Les nouvelles qu'on vous a données sont de deux grands mois arriérées. La concorde règne dans le ménage de nos amis ; après des nuages qui pouvaient amener un orage, le beau temps a reparu.
Je crois également que les renseignements qu'on vous fournit sur la santé de monsieur ne sont pas exacts. Il est assez actif et, d'ailleurs, écoute ses médecins. Il a seulement le défaut d'aimer le cotillon plus qu'il n'appartient à un jeune homme de son âge, et de prendre les femmes pour des anges descendus du ciel. Les plus grands philosophes enseignent, au contraire, qu'il faut ne pas trop se préoccuper des femmes pour rester plus libre et vaquer plus tranquillement à l'étude des sciences.
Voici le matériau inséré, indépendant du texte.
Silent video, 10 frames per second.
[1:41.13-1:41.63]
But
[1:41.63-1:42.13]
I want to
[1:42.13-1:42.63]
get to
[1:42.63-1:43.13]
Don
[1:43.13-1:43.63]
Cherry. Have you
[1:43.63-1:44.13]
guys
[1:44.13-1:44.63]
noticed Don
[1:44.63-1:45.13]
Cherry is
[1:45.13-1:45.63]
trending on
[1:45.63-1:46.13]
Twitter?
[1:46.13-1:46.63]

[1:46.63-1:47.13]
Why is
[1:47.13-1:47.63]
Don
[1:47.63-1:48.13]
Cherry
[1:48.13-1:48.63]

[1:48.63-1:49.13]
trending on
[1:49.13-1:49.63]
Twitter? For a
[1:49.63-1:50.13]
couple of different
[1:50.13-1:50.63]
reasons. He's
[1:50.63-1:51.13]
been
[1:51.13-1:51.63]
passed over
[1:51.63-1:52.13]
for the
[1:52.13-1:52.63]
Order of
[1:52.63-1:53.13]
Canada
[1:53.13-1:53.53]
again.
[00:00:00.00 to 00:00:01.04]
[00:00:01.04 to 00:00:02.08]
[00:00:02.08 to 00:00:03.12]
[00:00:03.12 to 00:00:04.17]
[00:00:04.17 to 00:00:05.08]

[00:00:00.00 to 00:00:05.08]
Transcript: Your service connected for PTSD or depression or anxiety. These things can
Il se monte la tête pour un chat coiffé et pendant une quinzaine de jours pense au bonheur rêvé. Puis, quand il y est parvenu, ce qui serait facile à vous et à moi (occasione et tempore prælibatis), il se refroidit et n'y pense plus. Ce métier, qui est celui d'un amoureux de roman, n'est pas si fatigant que celui que j'ai fait dans ma jeunesse, sans que je l'aie payé trop cher.
Je suis charmé du succès que le traité du 15 septembre a eu en Italie ; encore plus de la vigueur de la Marmora, qui n'a pas craint de recommencer l'affaire d'Aspromonte. C'est le vrai moyen d'escarmentar les fous qui voudraient mettre le feu aux poudres. Toutes les discussions de la presse et de la tribune sur le traité étaient bien absurdes. Les gens qui aiment leur pays en France et en Italie devaient garder le silence.
Il y a un grand fait acquis, c'est que les troupes françaises quittent Rome. A quoi bon des explications et des précautions à prendre pour des cas à venir, qui peut-être n'arriveront pas? Je pense et j'ai lieu de le croire, d'après ce que j'entends dire à des gens en qui j'ai confiance, que l'Italie laissera le pape faire des bêtises et jouer sa partie. Elle n'a pas besoin de s'en mêler. Plus elle sera sage, plus il sera fou. Vous connaissez l'engeance cléricale et vous savez ce qu'on peut attendre d'elle.
Adieu, mon cher Panizzi ; mademoiselle Lagden et mistress Ewer me chargent de vous faire mille compliments et amitiés, elles se font une fête de vous recevoir.